Vendredi 18 septembre, au matin, Lubumbashi a vu réapparaître un homme très familier de sa scène politique. Après plus d’une année passée à Kinshasa, Jacques KYABULA a franchi à nouveau les portes de son domicile, accueilli par une foule compacte venue lui témoigner son attachement. Les voix se mêlent, les poignées de main se succèdent, les regards cherchent celui qui, pendant de longs mois, avait été éloigné de sa base provinciale. Dans cette scène de retrouvailles, l’ancien Gouverneur du Haut-Katanga choisit rapidement de parler politique. « Ils ont cru que je suis un homme fini.
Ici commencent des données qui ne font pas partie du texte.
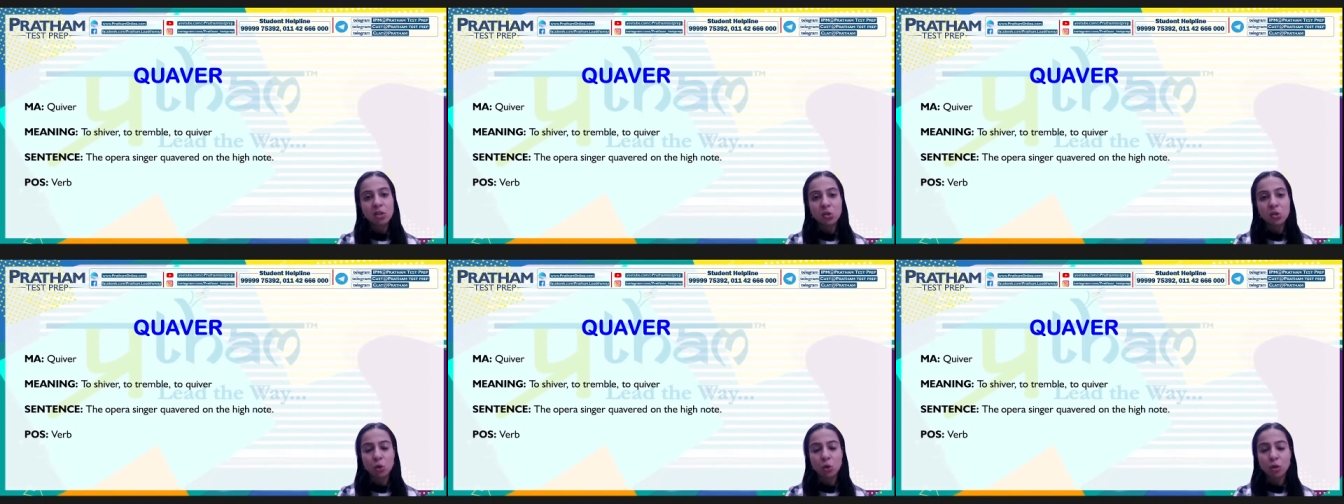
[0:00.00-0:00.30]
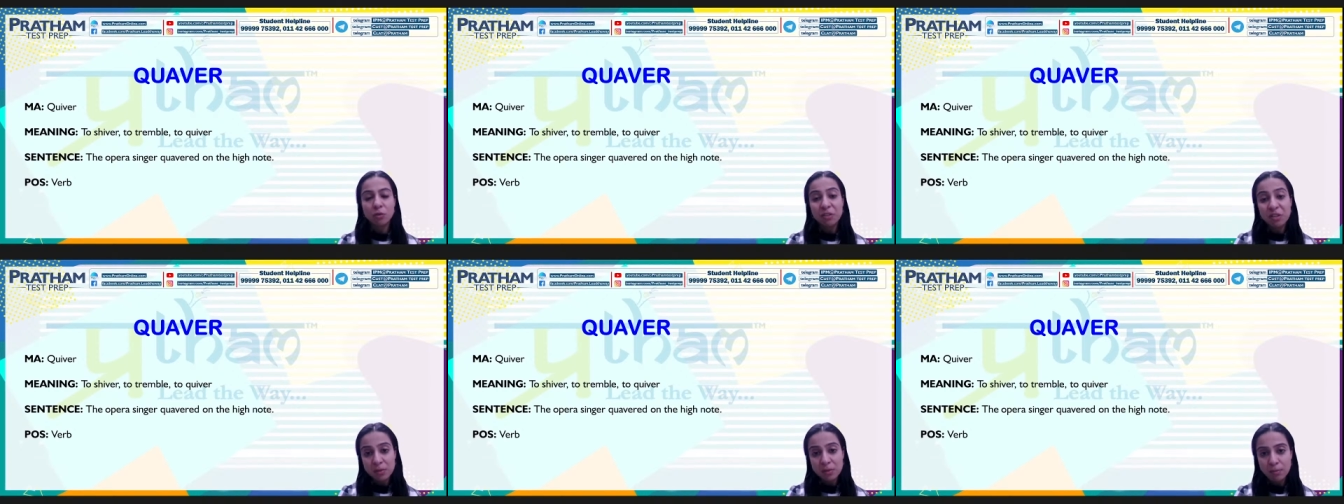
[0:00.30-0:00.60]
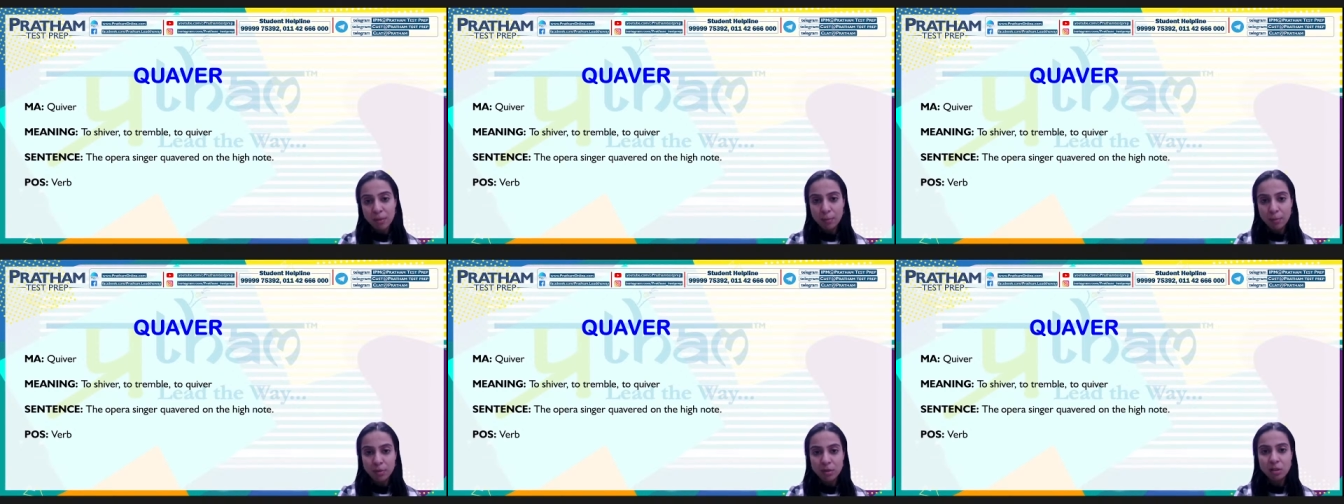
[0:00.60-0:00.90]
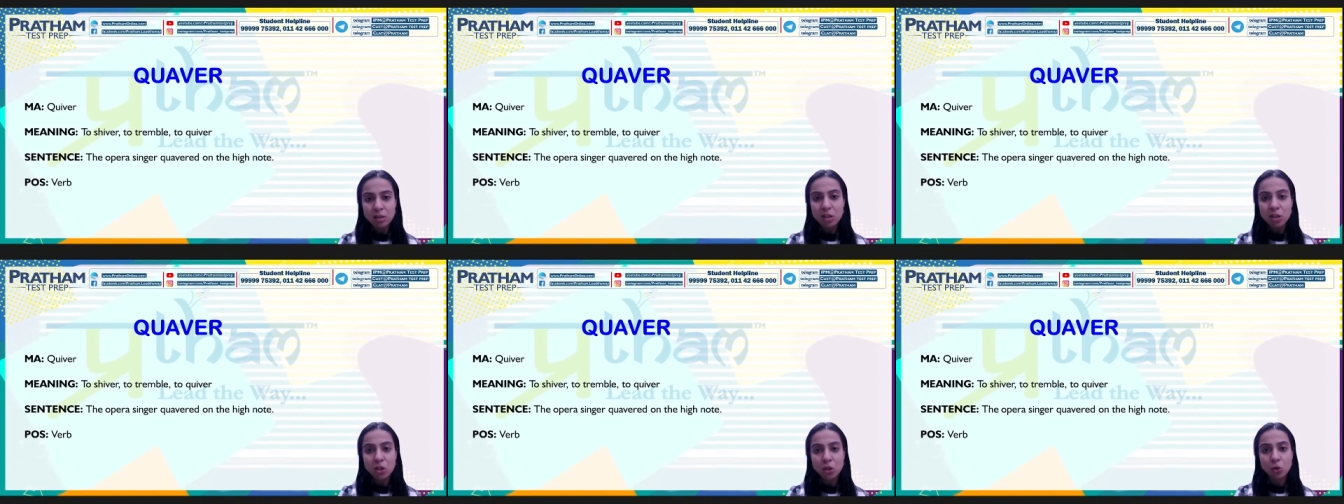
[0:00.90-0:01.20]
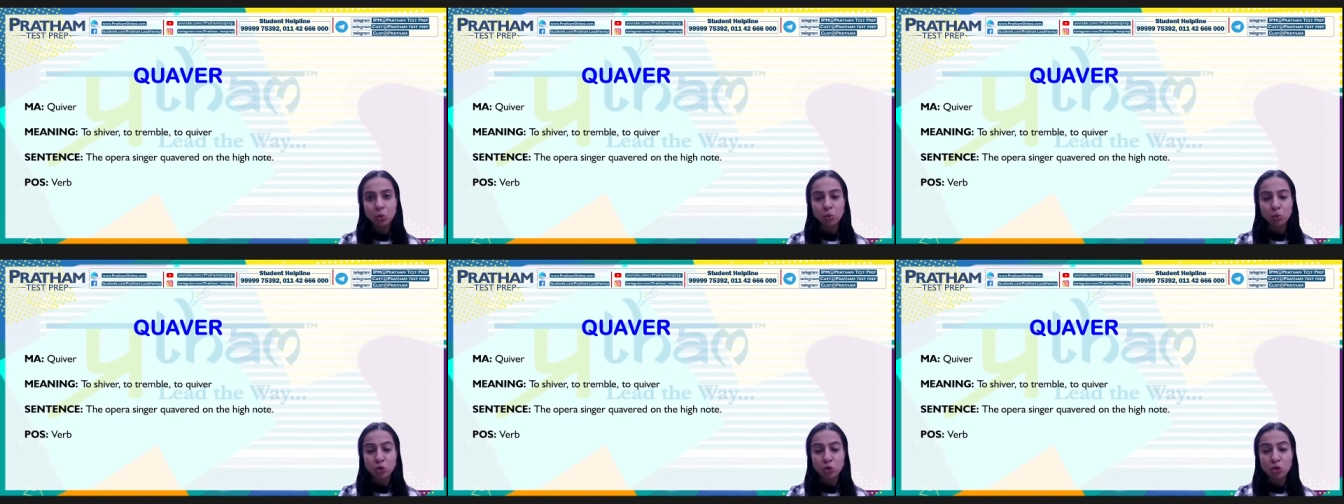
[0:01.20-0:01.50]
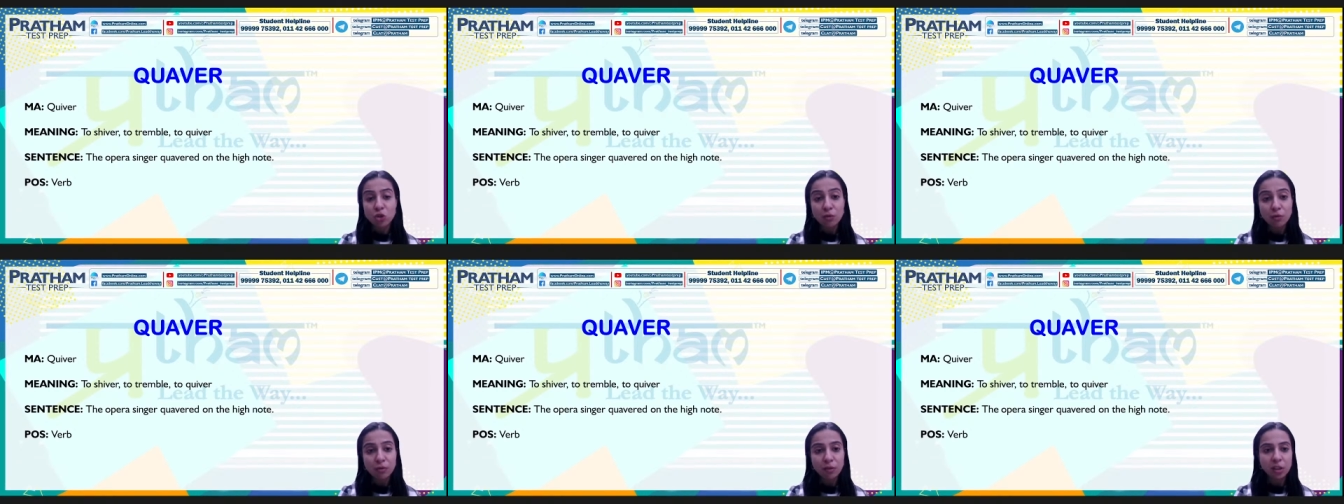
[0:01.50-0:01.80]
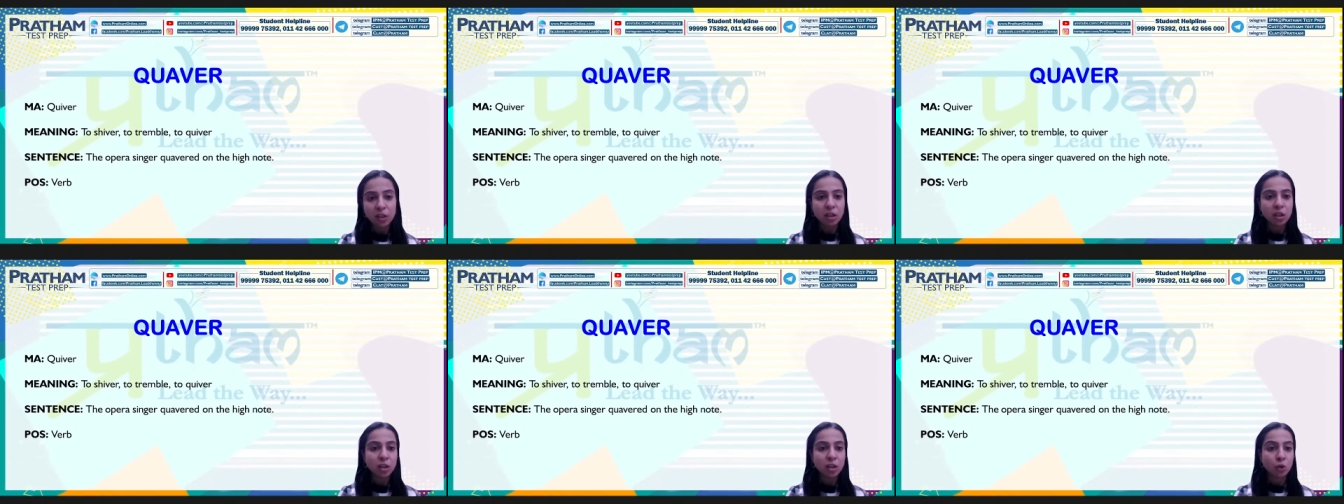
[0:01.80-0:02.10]
so always remember to
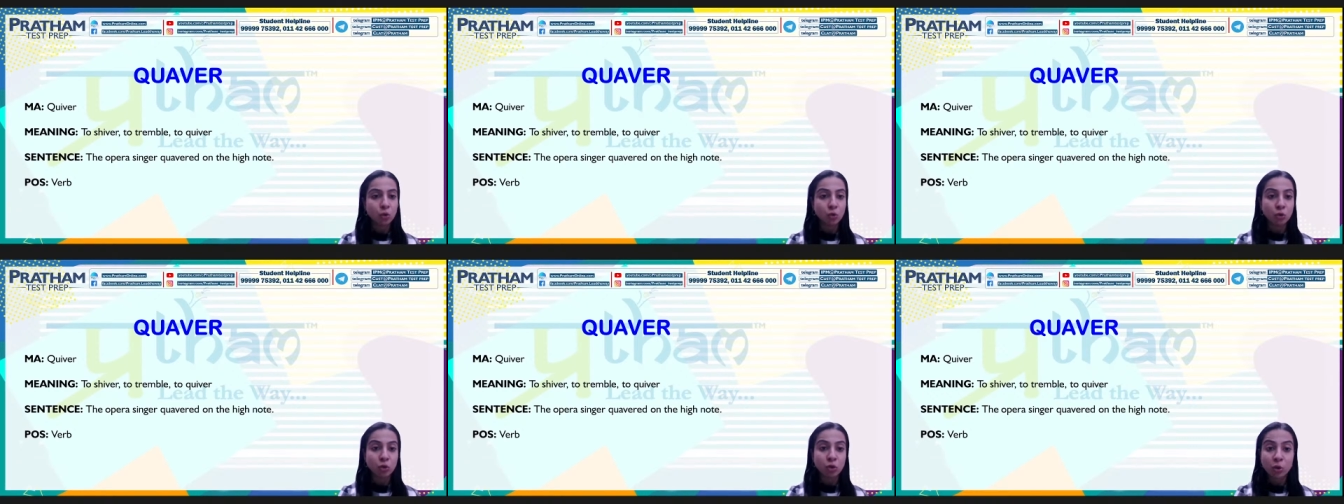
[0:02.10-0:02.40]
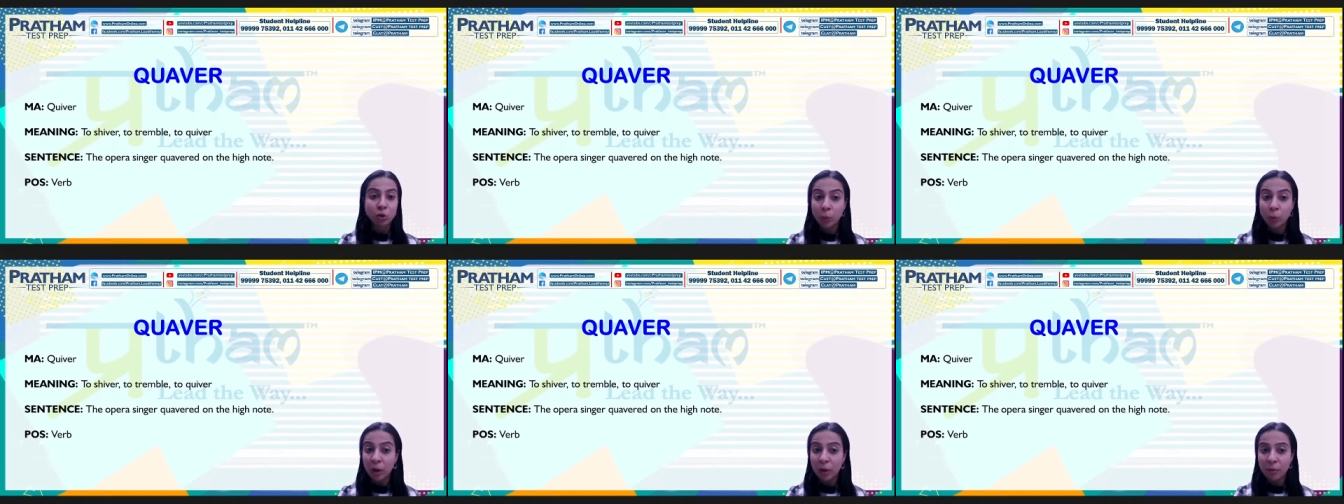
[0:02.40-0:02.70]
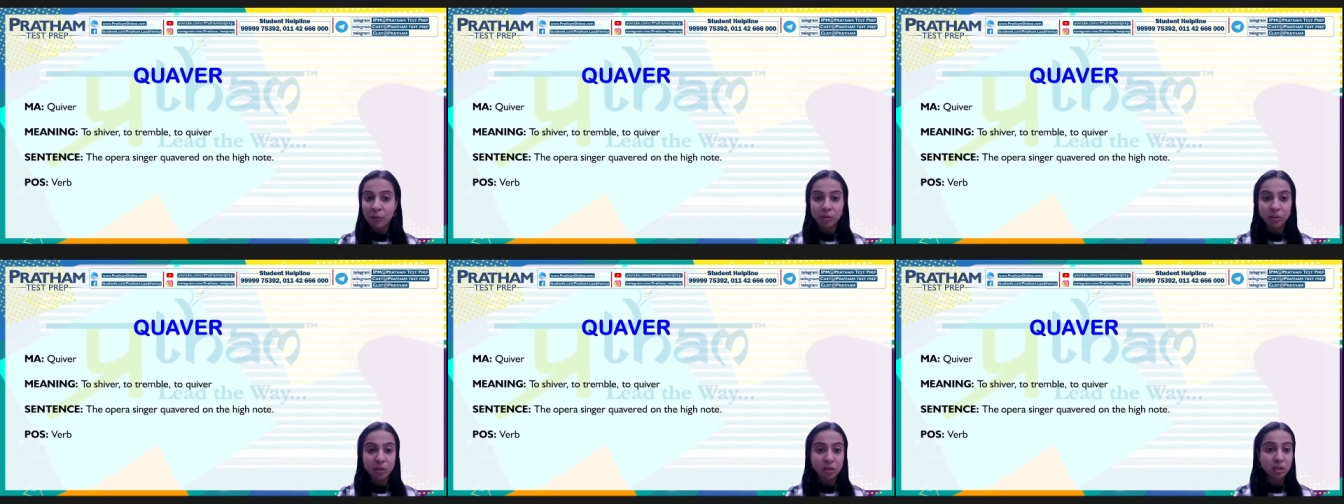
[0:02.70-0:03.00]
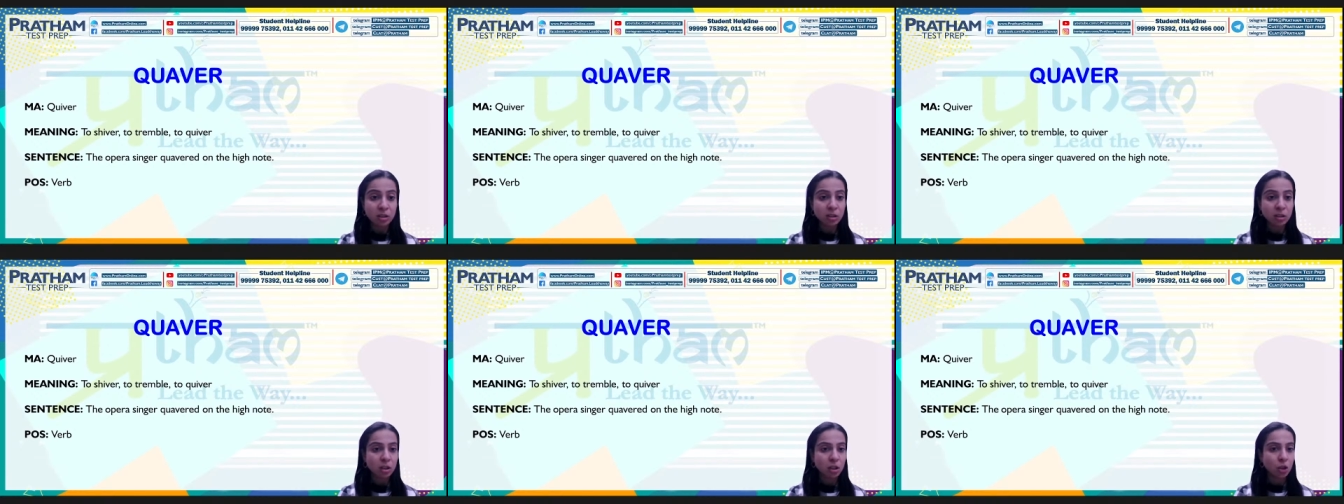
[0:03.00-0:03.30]
shiver to quiver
Je ne suis pas un homme fini », lance-t-il devant ses soutiens. Puis vient l’affirmation de loyauté envers le Président Félix-Antoine TSHISEKEDI et, surtout, la promesse d’une nouvelle étape : « J’ai encore une mission pour le Haut-Katanga et l’espace Grand Katanga. Je suis le baba du Haut-Katanga. Je suis un Homme du dialogue et je compte matérialiser le dialogue national dans la vision du Chef de l’État. » À travers ces mots, Jacques KYABULA entend transformer son retour en message politique : l’éloignement n’aurait pas rompu le lien avec sa base, et son départ de la tête de l’exécutif provincial n’aurait pas signifié la fin de son engagement. Après sa démission du gouvernorat en mai 2026, son retour à Lubumbashi ouvre ainsi une séquence nouvelle, dont il reste encore à mesurer la portée.
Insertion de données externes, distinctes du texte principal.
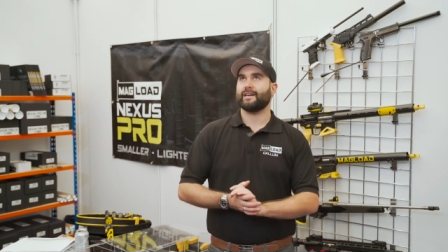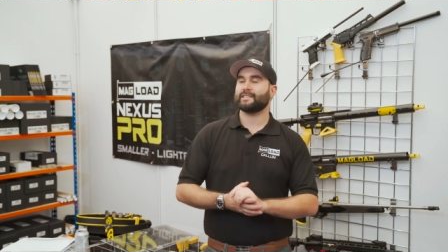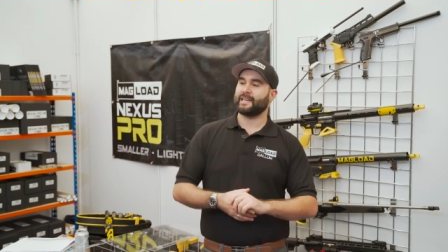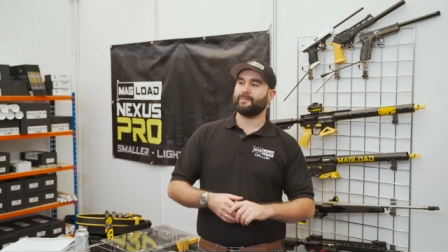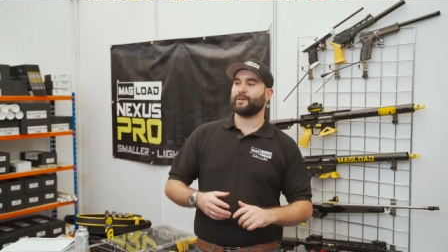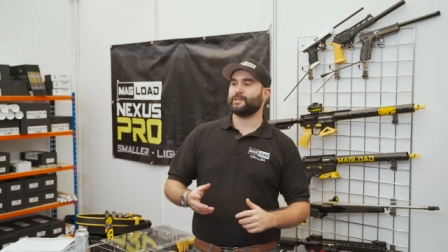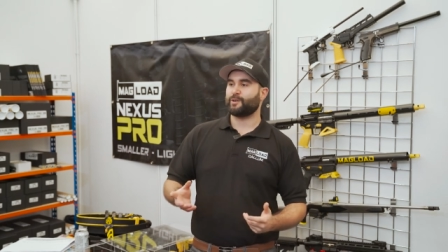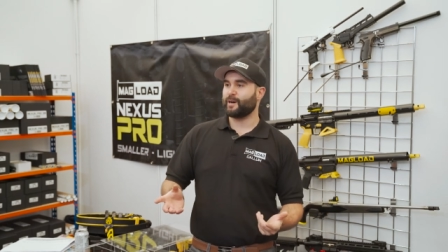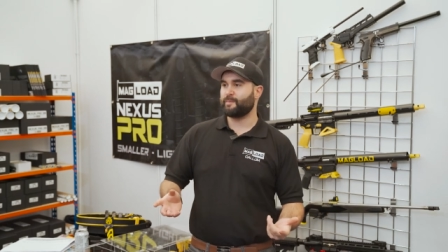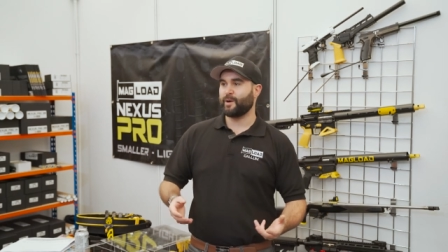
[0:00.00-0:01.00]
has anybody
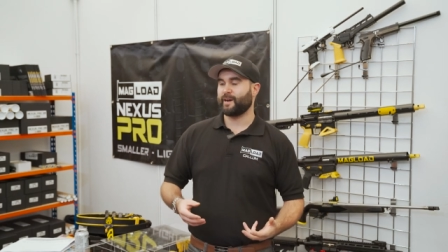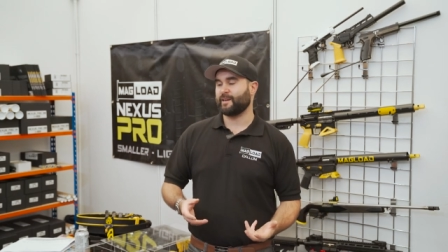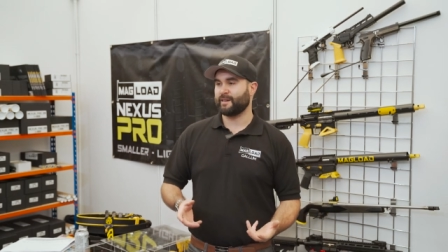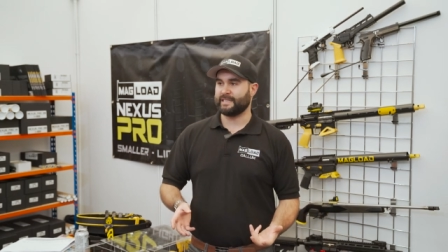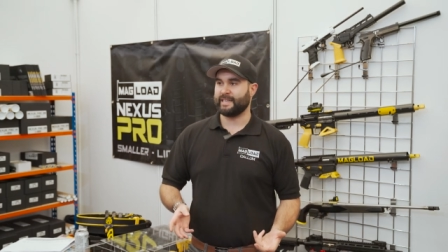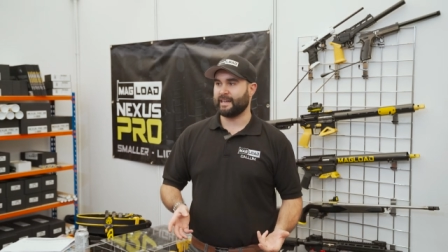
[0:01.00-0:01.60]
tried putting a nineteen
Dans sa résidence, la présence des cadres de l’ARDEV, conduits notamment par l’Honorable Samuel KILOLO, donne à la scène une dimension supplémentaire. Autour du Président Jacques KYABULA, les fidèles de son appareil politique veulent montrer que le temps n’a pas dissipé les réseaux constitués au fil des années. La foule, elle, devient le décor vivant de cette rentrée politique. Président national de l’ARDEV, Jacques KYABULA revient dans une province où son nom reste associé à une période importante de la vie politique locale et où son parti a récemment connu des contestations internes. La décision du Tribunal de grande instance de Lubumbashi du 29 juillet 2026, confirmant sa qualité de Président national statutaire de l’ARDEV, a constitué l’un des épisodes de cette bataille autour de la direction du parti. Son retour n’annonce, à ce stade, aucune nouvelle fonction institutionnelle ; il marque plutôt la volonté affichée de reprendre place dans le débat public. En se présentant comme « un Homme du dialogue » et en revendiquant une mission pour le Haut-Katanga et l’espace Grand Katanga, Jacques KYABULA inscrit son discours dans la perspective du dialogue national porté par le Chef de l’État. À Lubumbashi, ce vendredi matin, son message était donc moins celui d’un Homme qui revient que celui d’un responsable qui entend rappeler qu’il demeure dans le paysage : « Ils ont cru que je suis un homme fini. » Une phrase lancée à une foule, mais surtout une manière de signifier que, pour lui, l’histoire politique n’est pas encore arrivée à son dernier chapitre.